* WORK TO COMPLETE *
The following data has a line with "[0:07.00-0:08.00]" and a line with "Transcript, with fillers: This". Write out exactly those lines and all the lines between them.

* PROVIDED DATA *
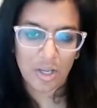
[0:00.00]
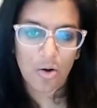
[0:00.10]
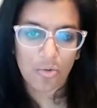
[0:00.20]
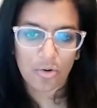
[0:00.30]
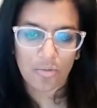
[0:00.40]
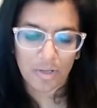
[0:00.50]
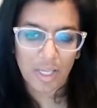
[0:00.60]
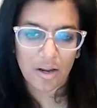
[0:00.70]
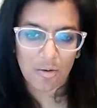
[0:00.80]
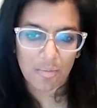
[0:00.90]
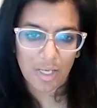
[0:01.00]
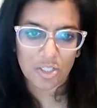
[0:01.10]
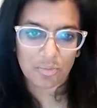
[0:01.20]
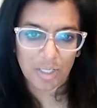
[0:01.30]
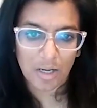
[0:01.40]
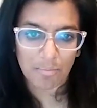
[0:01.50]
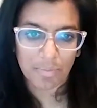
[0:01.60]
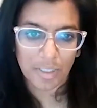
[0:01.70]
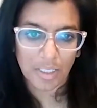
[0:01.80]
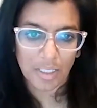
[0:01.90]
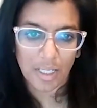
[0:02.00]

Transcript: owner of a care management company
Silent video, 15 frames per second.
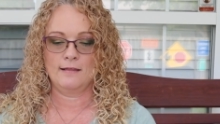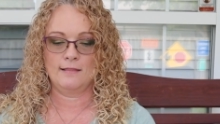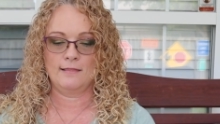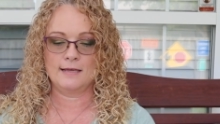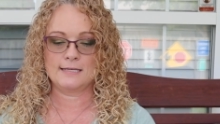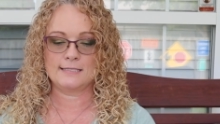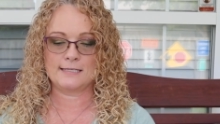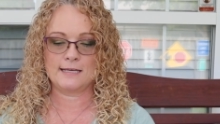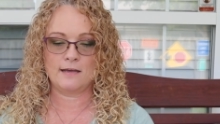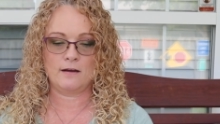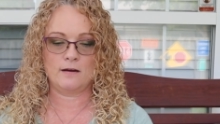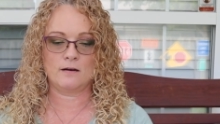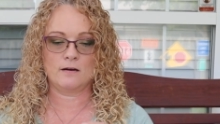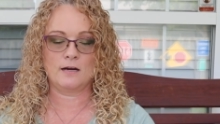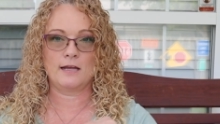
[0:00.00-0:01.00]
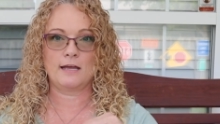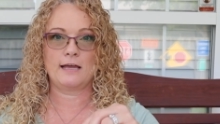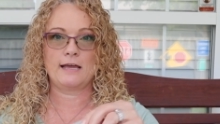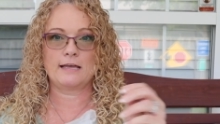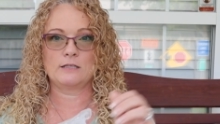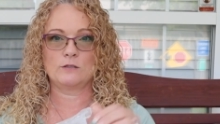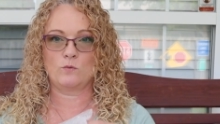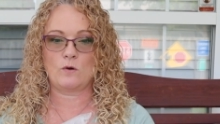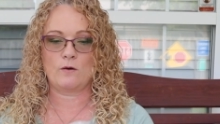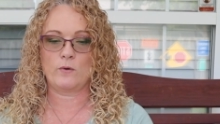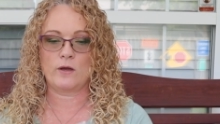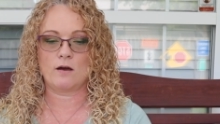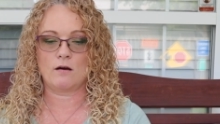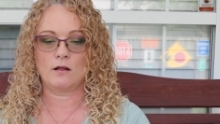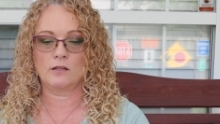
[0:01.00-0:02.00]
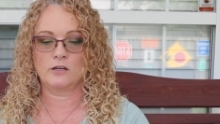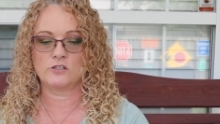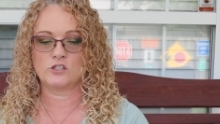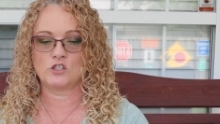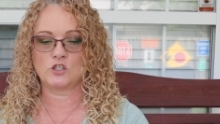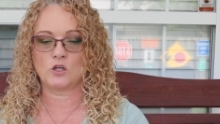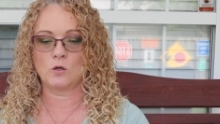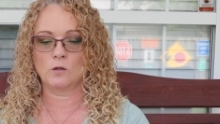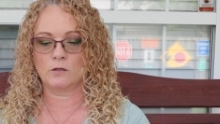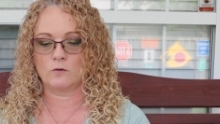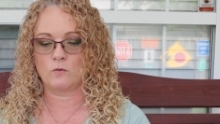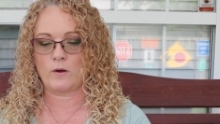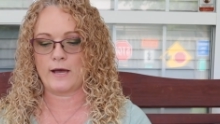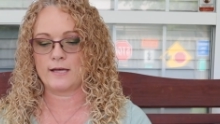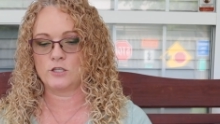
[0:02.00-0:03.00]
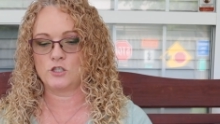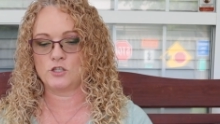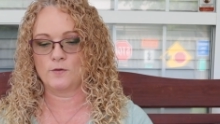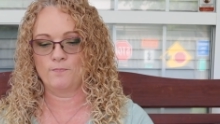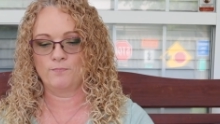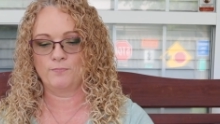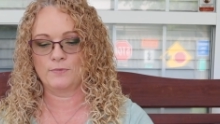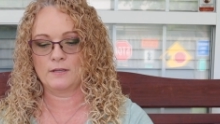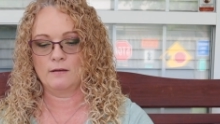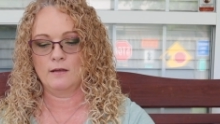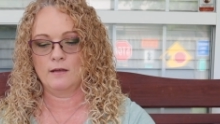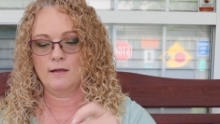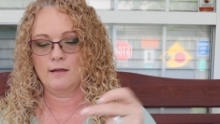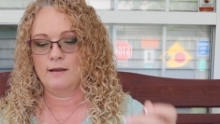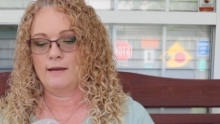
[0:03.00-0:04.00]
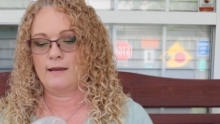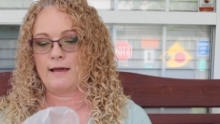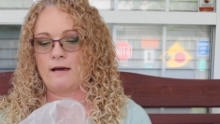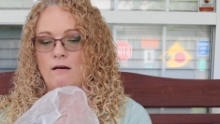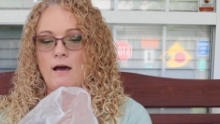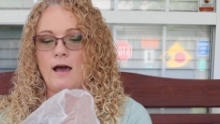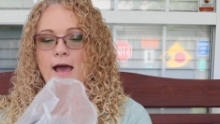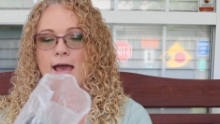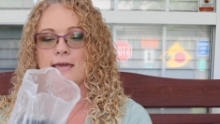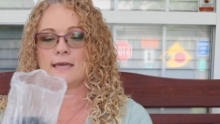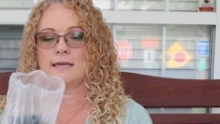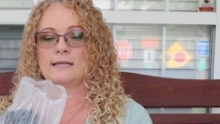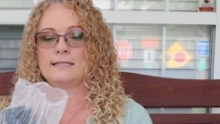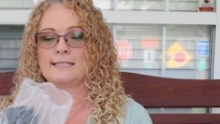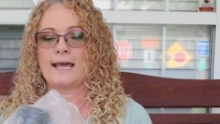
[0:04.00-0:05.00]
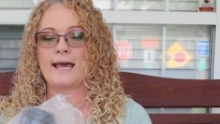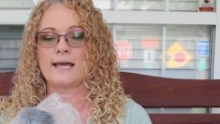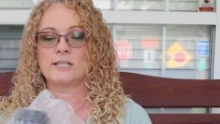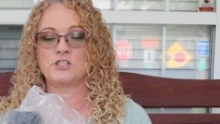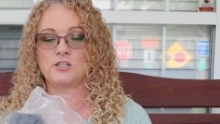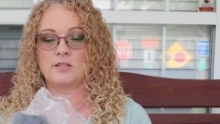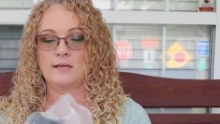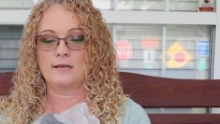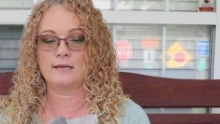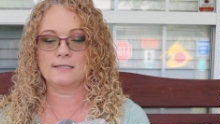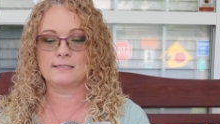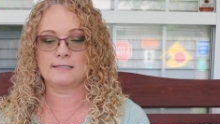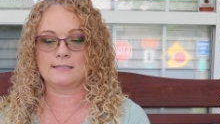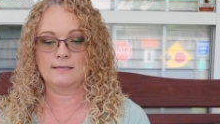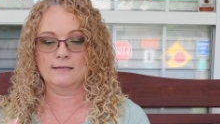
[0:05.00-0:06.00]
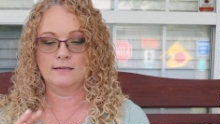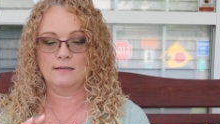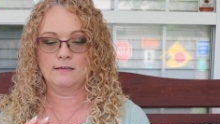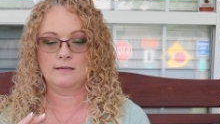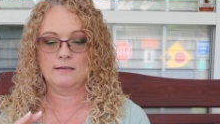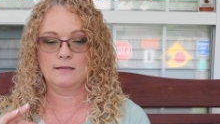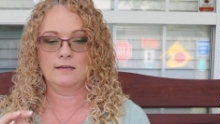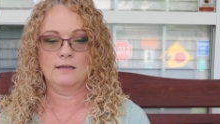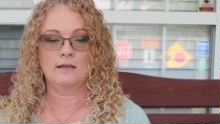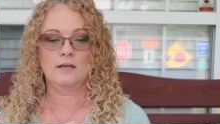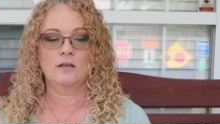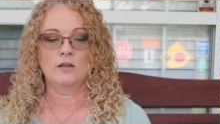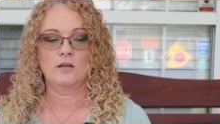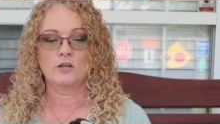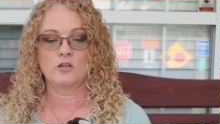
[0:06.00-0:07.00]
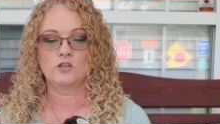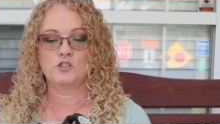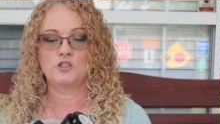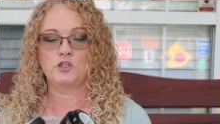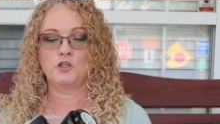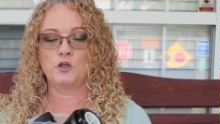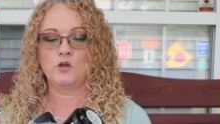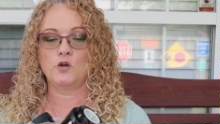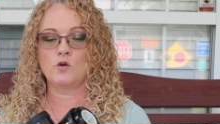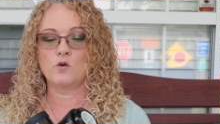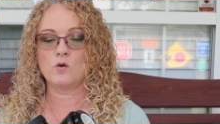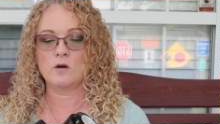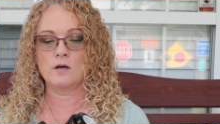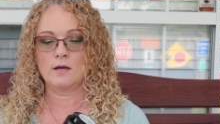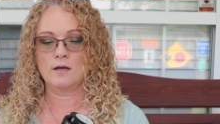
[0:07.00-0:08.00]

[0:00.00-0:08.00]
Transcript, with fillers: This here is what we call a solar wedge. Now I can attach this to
==
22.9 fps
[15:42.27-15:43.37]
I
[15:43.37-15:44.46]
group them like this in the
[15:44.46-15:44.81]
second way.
...
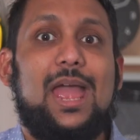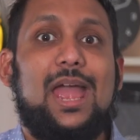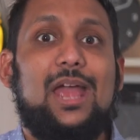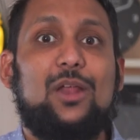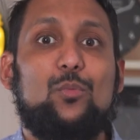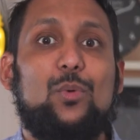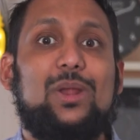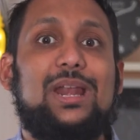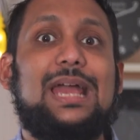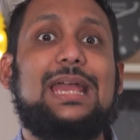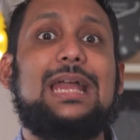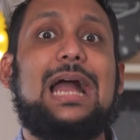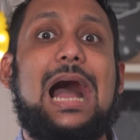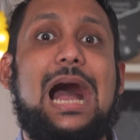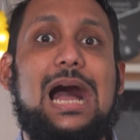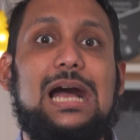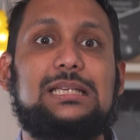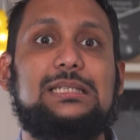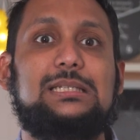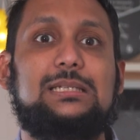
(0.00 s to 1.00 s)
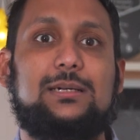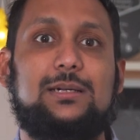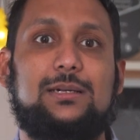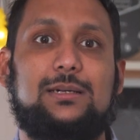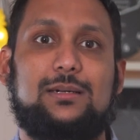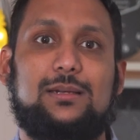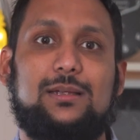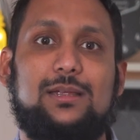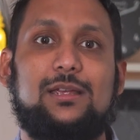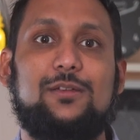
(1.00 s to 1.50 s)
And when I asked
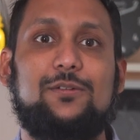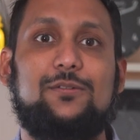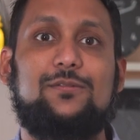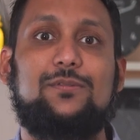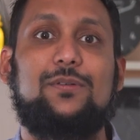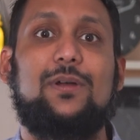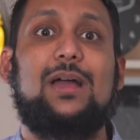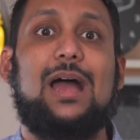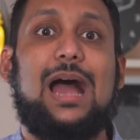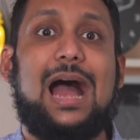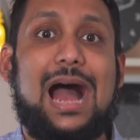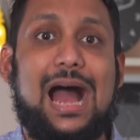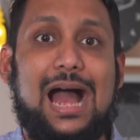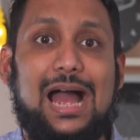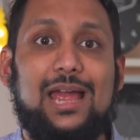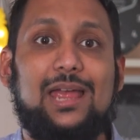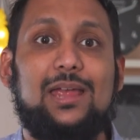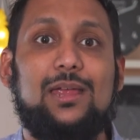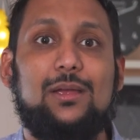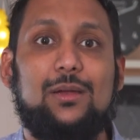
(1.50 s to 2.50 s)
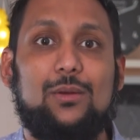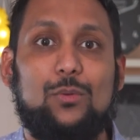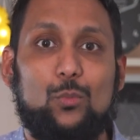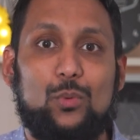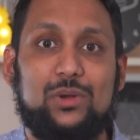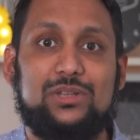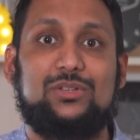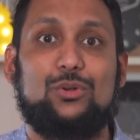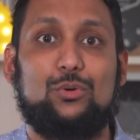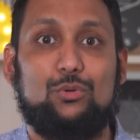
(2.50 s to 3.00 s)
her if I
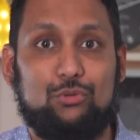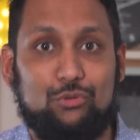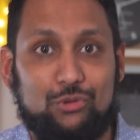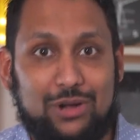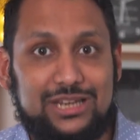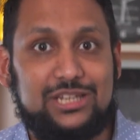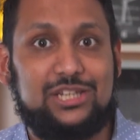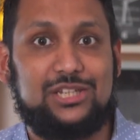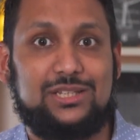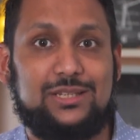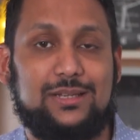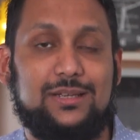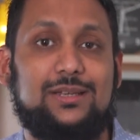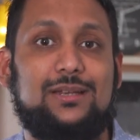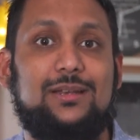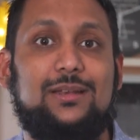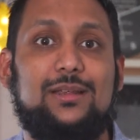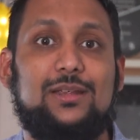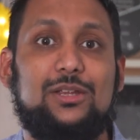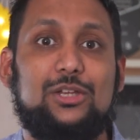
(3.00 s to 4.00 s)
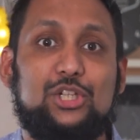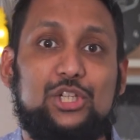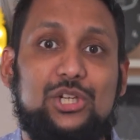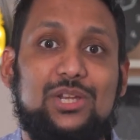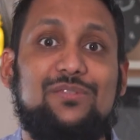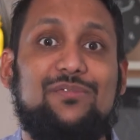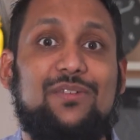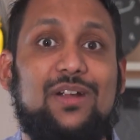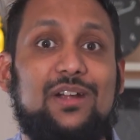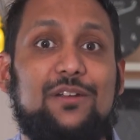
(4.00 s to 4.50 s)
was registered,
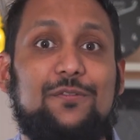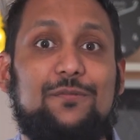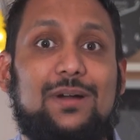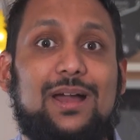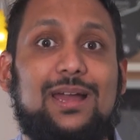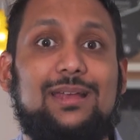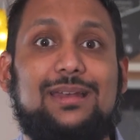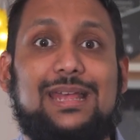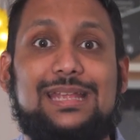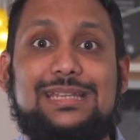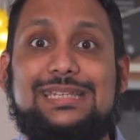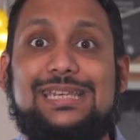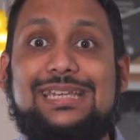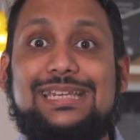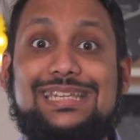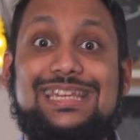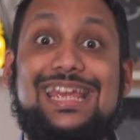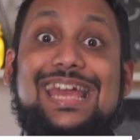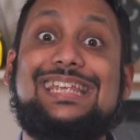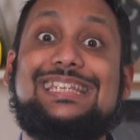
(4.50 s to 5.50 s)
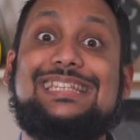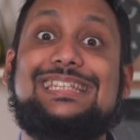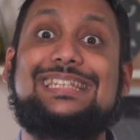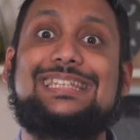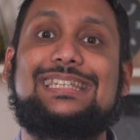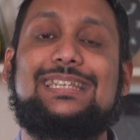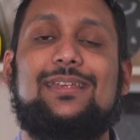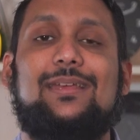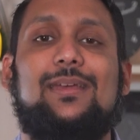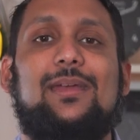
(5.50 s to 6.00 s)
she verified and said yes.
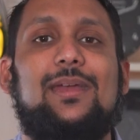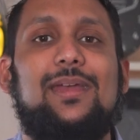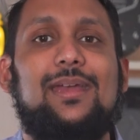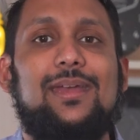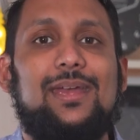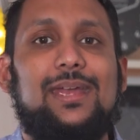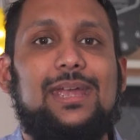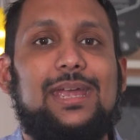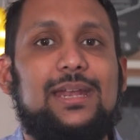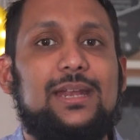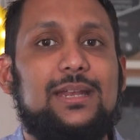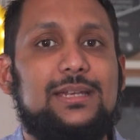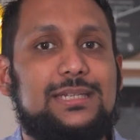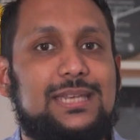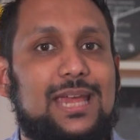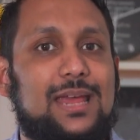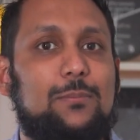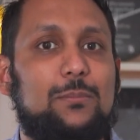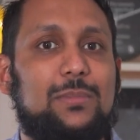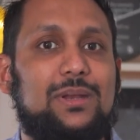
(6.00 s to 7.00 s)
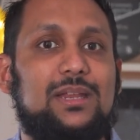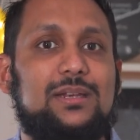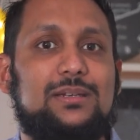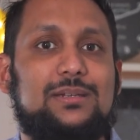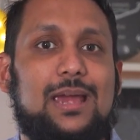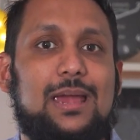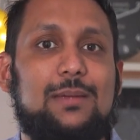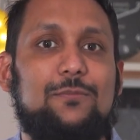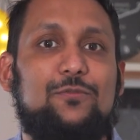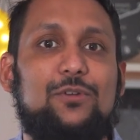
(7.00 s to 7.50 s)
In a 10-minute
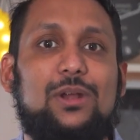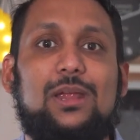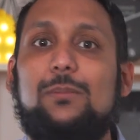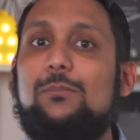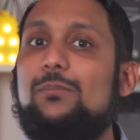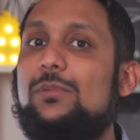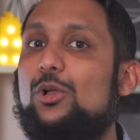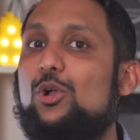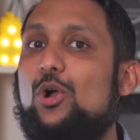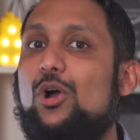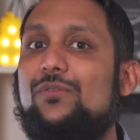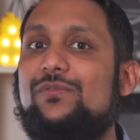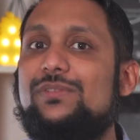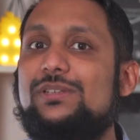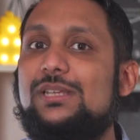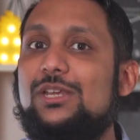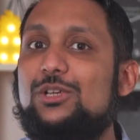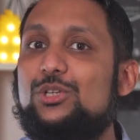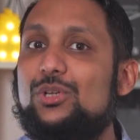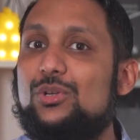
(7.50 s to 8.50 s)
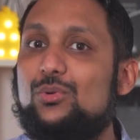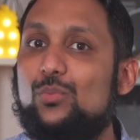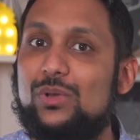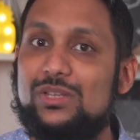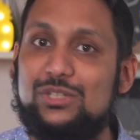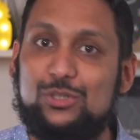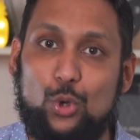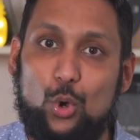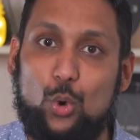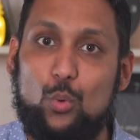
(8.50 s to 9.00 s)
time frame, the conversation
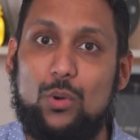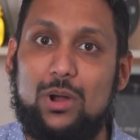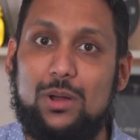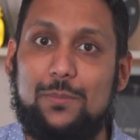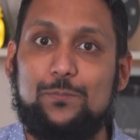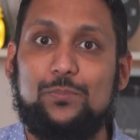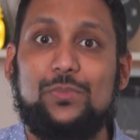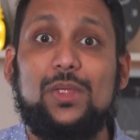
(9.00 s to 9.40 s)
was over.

* COMPLETED EXERCISE *
[0:07.00-0:08.00]

[0:00.00-0:08.00]
Transcript, with fillers: This here is what we call a solar wedge. Now I can attach this to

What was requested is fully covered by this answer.